2 Answers

  1. Well, why not? Everyone loves Occam's razor, right? And what does it prescribe for us? Don't introduce additional entities unnecessarily. What's the most minimalistic explanation? One in which only the existence of our own consciousness is assumed as an immediate given.

    For some reason, some people think that the” default ” position in philosophy should be a kind of naive empiricism and materialism: they say that there is a material world and the senses give us an adequate idea of it. However, from a philosophical point of view, each of these statements needs to be proved. This was well understood by the ancient philosophers, Descartes understood it perfectly (that is why he begins with “cogito ergo sum”, and not with any material world there), and many philosophers of the XIX and XX centuries understood it perfectly.

    Solipsism is the position of those who are sufficiently convinced of the existence of their own consciousness (otherwise they would be consistent agnostics), but are not yet sufficiently convinced by the arguments of those who defend the necessity of the hypothesis of a ” material world “(or a” world of ideas”, for that matter, because solipsists also deny it).

    Therefore, there is nothing surprising in the existence of such a philosophical position. Another thing is that this position is so contrary to our everyday experience and, most importantly, our daily practice that it is naturally perceived as problematic. Hence the tension of the philosophical question: why is there something and not nothing? Why should we consider the world to exist? How can we verify its reality? How can we verify the validity of our own feelings?

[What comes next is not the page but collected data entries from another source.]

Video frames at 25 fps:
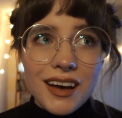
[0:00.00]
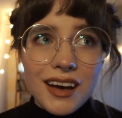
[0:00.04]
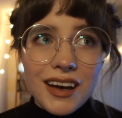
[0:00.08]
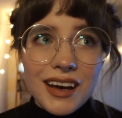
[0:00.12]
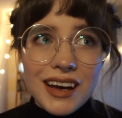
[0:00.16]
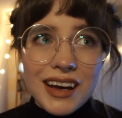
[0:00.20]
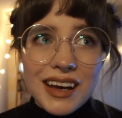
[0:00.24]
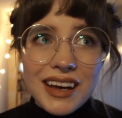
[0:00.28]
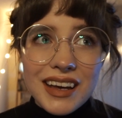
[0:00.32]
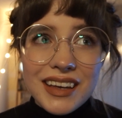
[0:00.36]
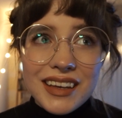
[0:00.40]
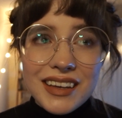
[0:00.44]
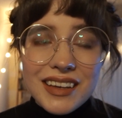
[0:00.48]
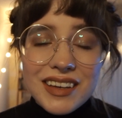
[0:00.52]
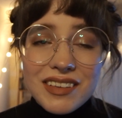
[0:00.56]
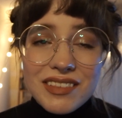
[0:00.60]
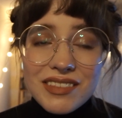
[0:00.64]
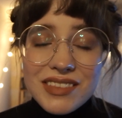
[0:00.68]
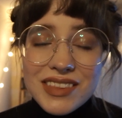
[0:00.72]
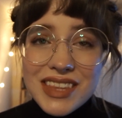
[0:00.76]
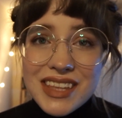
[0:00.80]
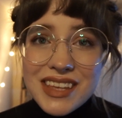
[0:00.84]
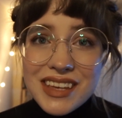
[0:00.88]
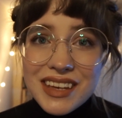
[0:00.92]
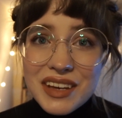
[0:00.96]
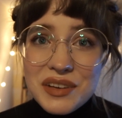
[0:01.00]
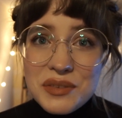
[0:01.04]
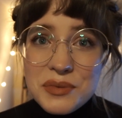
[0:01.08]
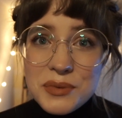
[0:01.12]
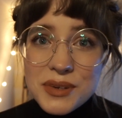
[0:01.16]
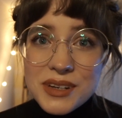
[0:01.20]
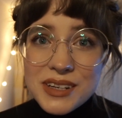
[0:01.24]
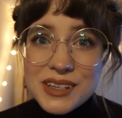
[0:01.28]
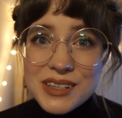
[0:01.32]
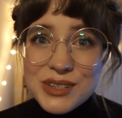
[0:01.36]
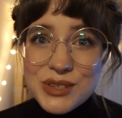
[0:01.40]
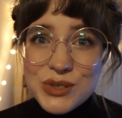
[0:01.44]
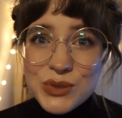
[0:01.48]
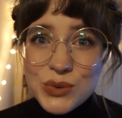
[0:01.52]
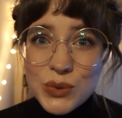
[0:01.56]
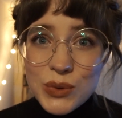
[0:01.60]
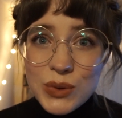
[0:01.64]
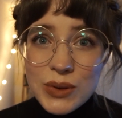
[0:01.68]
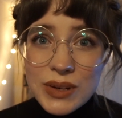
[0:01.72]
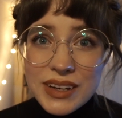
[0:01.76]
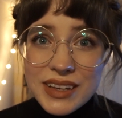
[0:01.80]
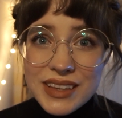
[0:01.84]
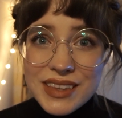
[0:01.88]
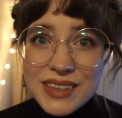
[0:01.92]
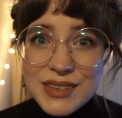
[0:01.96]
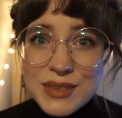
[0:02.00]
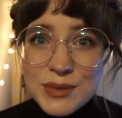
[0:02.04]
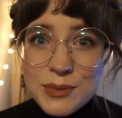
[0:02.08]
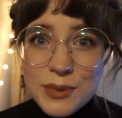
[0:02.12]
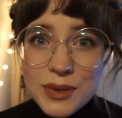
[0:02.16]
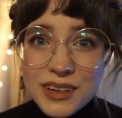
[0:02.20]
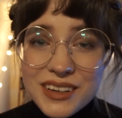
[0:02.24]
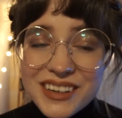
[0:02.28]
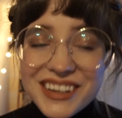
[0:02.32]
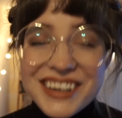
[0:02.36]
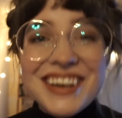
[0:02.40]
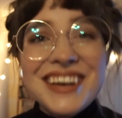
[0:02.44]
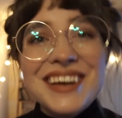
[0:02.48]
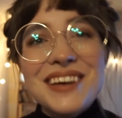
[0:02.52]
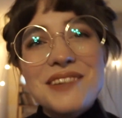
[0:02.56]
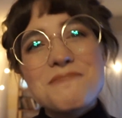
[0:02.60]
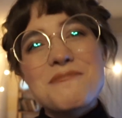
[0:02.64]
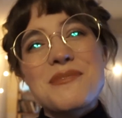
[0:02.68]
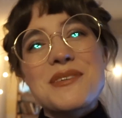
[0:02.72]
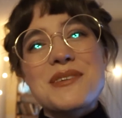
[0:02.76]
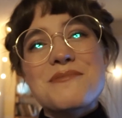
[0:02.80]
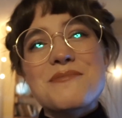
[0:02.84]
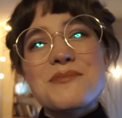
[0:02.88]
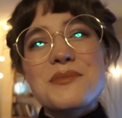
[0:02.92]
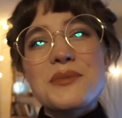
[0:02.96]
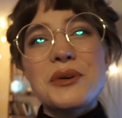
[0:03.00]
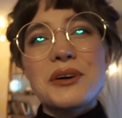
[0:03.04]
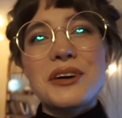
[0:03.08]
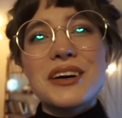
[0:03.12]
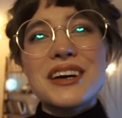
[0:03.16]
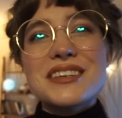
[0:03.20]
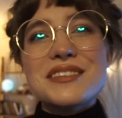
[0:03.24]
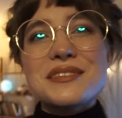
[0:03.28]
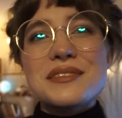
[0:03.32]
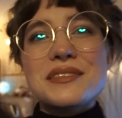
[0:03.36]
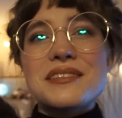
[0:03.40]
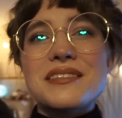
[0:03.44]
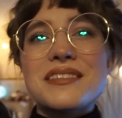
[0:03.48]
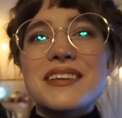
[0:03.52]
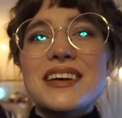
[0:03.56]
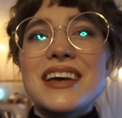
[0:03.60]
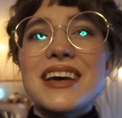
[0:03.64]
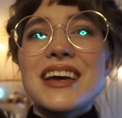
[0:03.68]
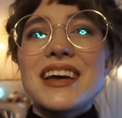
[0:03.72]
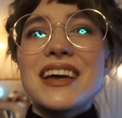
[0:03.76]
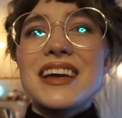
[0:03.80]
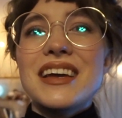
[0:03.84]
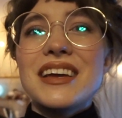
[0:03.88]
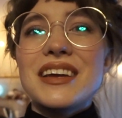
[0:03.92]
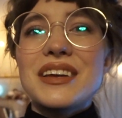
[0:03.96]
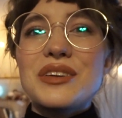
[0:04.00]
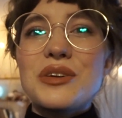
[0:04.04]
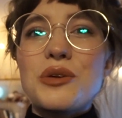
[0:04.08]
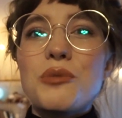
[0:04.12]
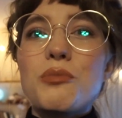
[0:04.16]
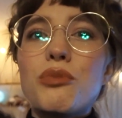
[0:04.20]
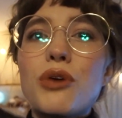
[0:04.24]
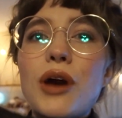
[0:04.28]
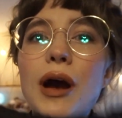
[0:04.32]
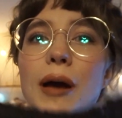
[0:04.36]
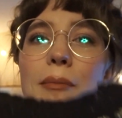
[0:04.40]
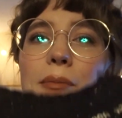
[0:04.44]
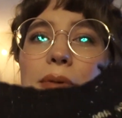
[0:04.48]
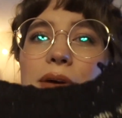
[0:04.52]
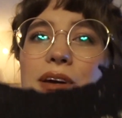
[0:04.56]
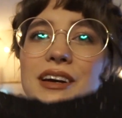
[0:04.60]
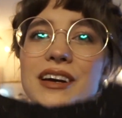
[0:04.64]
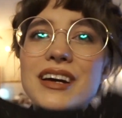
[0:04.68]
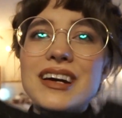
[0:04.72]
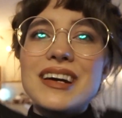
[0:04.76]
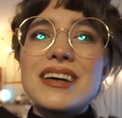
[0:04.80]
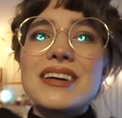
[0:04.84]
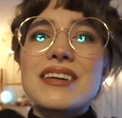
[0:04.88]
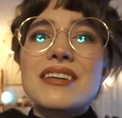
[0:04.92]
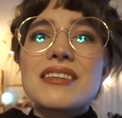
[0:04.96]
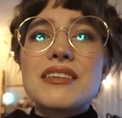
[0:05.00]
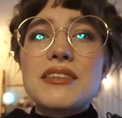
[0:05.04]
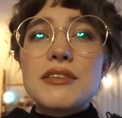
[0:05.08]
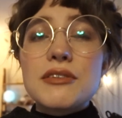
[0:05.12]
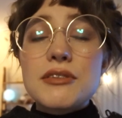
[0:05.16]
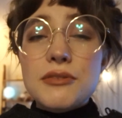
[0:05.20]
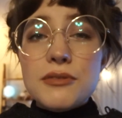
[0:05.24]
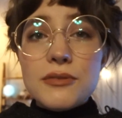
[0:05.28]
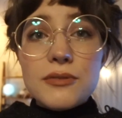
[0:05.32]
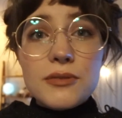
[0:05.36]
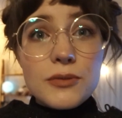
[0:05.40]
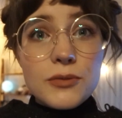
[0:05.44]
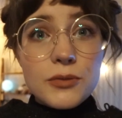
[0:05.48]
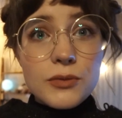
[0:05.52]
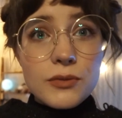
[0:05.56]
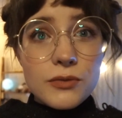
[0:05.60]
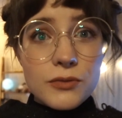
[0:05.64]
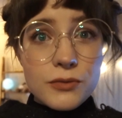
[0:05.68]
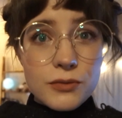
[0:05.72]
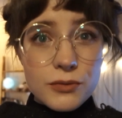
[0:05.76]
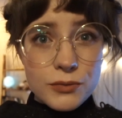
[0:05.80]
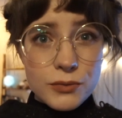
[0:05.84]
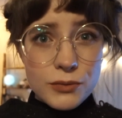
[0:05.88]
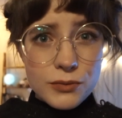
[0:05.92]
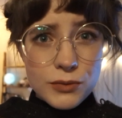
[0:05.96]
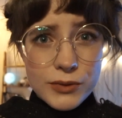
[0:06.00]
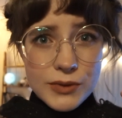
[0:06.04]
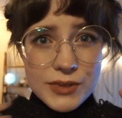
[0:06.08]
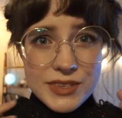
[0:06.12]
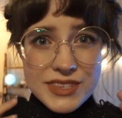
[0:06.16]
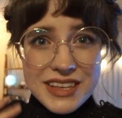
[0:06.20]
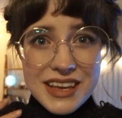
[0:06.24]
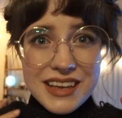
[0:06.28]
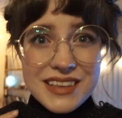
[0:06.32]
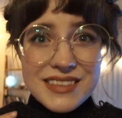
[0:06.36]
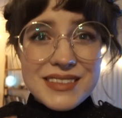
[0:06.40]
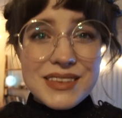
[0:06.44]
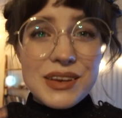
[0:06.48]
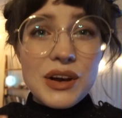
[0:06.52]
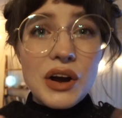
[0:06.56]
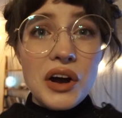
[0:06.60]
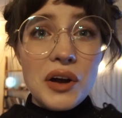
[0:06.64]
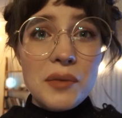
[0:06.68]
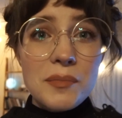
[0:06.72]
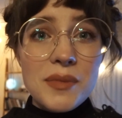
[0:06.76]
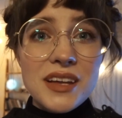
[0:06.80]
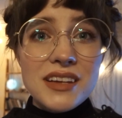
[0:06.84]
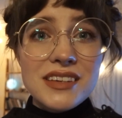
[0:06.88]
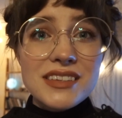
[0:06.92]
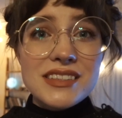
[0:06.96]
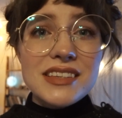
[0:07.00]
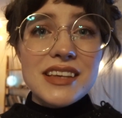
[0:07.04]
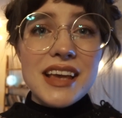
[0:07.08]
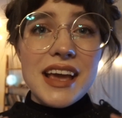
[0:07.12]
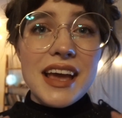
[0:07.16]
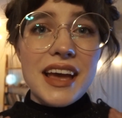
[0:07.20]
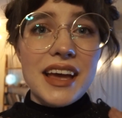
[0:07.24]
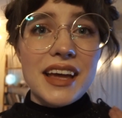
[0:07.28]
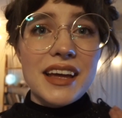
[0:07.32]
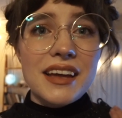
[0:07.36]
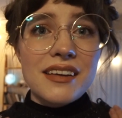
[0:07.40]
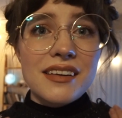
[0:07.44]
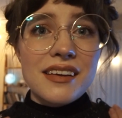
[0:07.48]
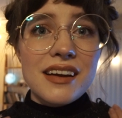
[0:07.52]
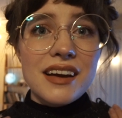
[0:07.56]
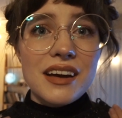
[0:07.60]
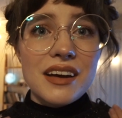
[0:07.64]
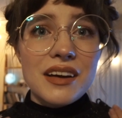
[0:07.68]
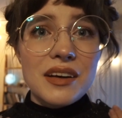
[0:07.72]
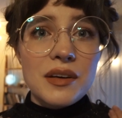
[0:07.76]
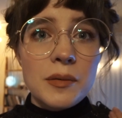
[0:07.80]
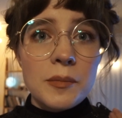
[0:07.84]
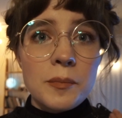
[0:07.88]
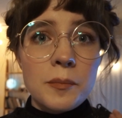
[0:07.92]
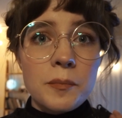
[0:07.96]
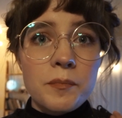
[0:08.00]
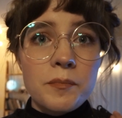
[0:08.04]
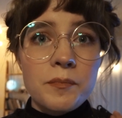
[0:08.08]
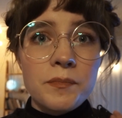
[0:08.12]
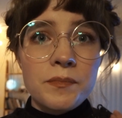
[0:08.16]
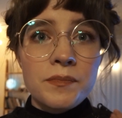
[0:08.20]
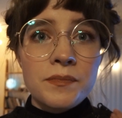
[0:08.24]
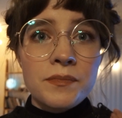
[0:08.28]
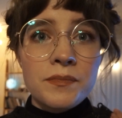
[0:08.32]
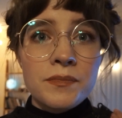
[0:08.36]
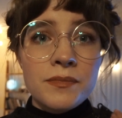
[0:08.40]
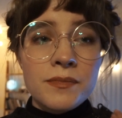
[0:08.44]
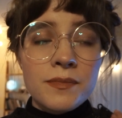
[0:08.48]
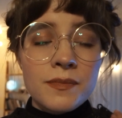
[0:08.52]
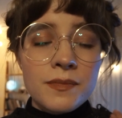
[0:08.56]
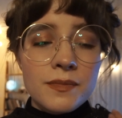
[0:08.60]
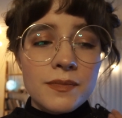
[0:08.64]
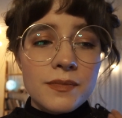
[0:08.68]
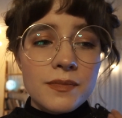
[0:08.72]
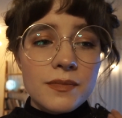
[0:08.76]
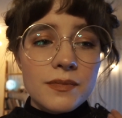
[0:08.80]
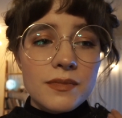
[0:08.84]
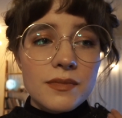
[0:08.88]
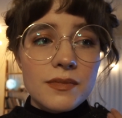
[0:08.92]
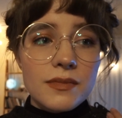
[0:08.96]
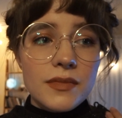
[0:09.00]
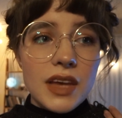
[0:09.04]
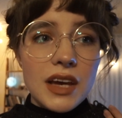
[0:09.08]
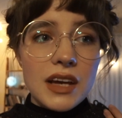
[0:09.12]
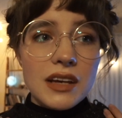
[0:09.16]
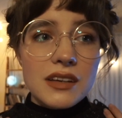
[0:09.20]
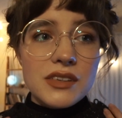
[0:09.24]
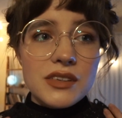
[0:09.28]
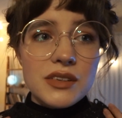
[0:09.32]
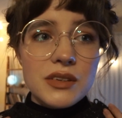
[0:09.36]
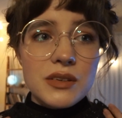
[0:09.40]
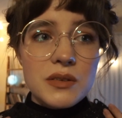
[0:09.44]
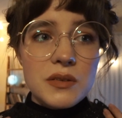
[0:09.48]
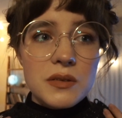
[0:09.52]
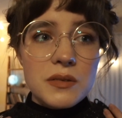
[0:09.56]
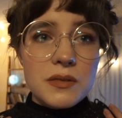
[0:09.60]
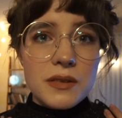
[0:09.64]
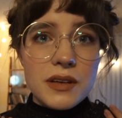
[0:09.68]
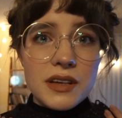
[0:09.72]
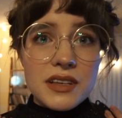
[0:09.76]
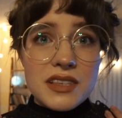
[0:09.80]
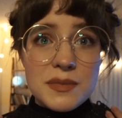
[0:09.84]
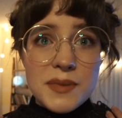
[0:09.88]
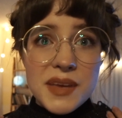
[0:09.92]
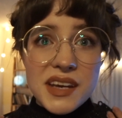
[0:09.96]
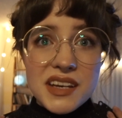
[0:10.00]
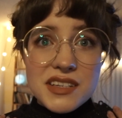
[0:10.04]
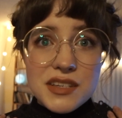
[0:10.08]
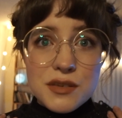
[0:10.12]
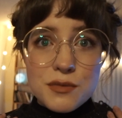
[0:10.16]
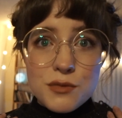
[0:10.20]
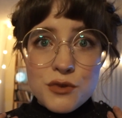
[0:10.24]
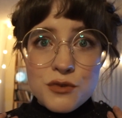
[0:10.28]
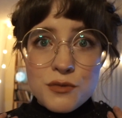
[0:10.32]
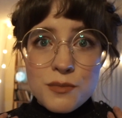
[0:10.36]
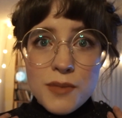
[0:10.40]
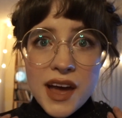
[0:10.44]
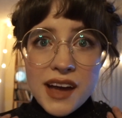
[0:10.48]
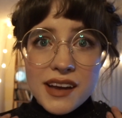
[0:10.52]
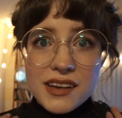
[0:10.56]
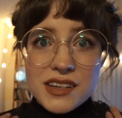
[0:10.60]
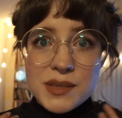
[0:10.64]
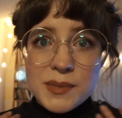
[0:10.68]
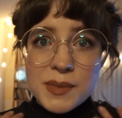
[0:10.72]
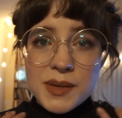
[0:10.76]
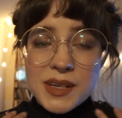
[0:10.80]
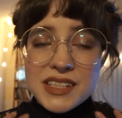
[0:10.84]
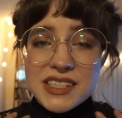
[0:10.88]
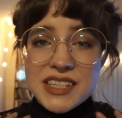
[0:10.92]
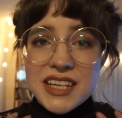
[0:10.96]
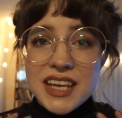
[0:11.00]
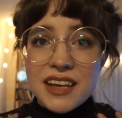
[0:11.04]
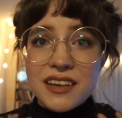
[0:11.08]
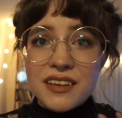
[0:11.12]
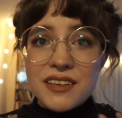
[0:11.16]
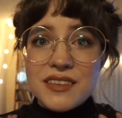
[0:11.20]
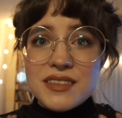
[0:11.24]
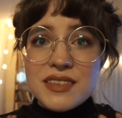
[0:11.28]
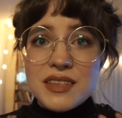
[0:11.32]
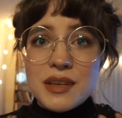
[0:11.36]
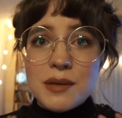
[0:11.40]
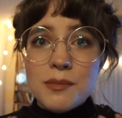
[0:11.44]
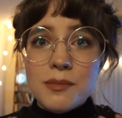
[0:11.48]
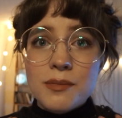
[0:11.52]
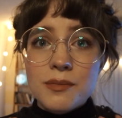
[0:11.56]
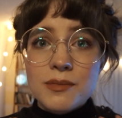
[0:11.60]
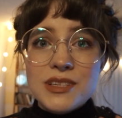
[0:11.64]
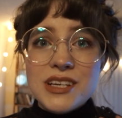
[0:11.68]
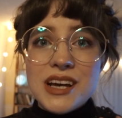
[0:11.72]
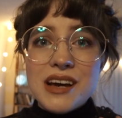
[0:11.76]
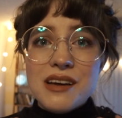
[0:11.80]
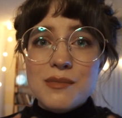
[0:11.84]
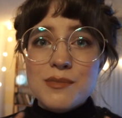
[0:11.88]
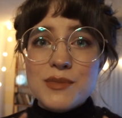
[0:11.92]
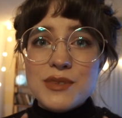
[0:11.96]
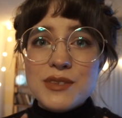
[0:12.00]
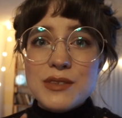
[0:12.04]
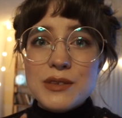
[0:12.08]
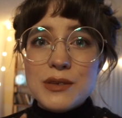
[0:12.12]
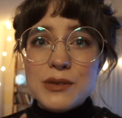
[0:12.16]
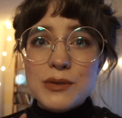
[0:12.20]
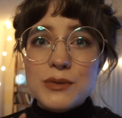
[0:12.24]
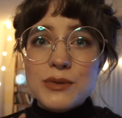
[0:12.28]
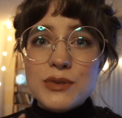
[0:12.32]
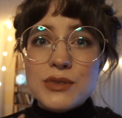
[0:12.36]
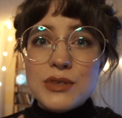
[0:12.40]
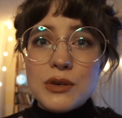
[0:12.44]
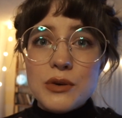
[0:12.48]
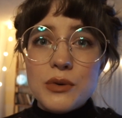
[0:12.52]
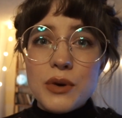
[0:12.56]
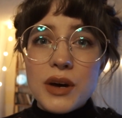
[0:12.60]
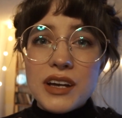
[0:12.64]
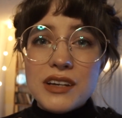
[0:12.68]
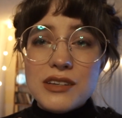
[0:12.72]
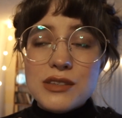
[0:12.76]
I think I would enjoy the sweater a bit more as a, you know, proper full-size garment, and I do expect to move back to Montana sometime soon, so I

    Having dealt with this problem, one or another philosopher, as a rule, formulates for himself a philosophical concept that sufficiently convinces them.

  2. Psychiatrists don't work well, apparently.) Solipsists are extremely rare in practice. As a rule, all the “solipsism” of such people is the result of mental problems (obsession with an obsession) that are not related to knowledge in philosophy.

    Philosophers came to solipsism not because it appealed to them, seemed convincing and had no alternative, but as a result of solving the old problem of subject and object (the logic of deducing the object from the subject, to be more precise).

    Solipsism is essentially rationalism carried to the absolute. The mind, which is closed in concepts, representations, etc., simply does not need anything else, except for this loading in itself. Where there is a sphere of the living, will and interaction (conflicts of wills), solipsism is no longer reached.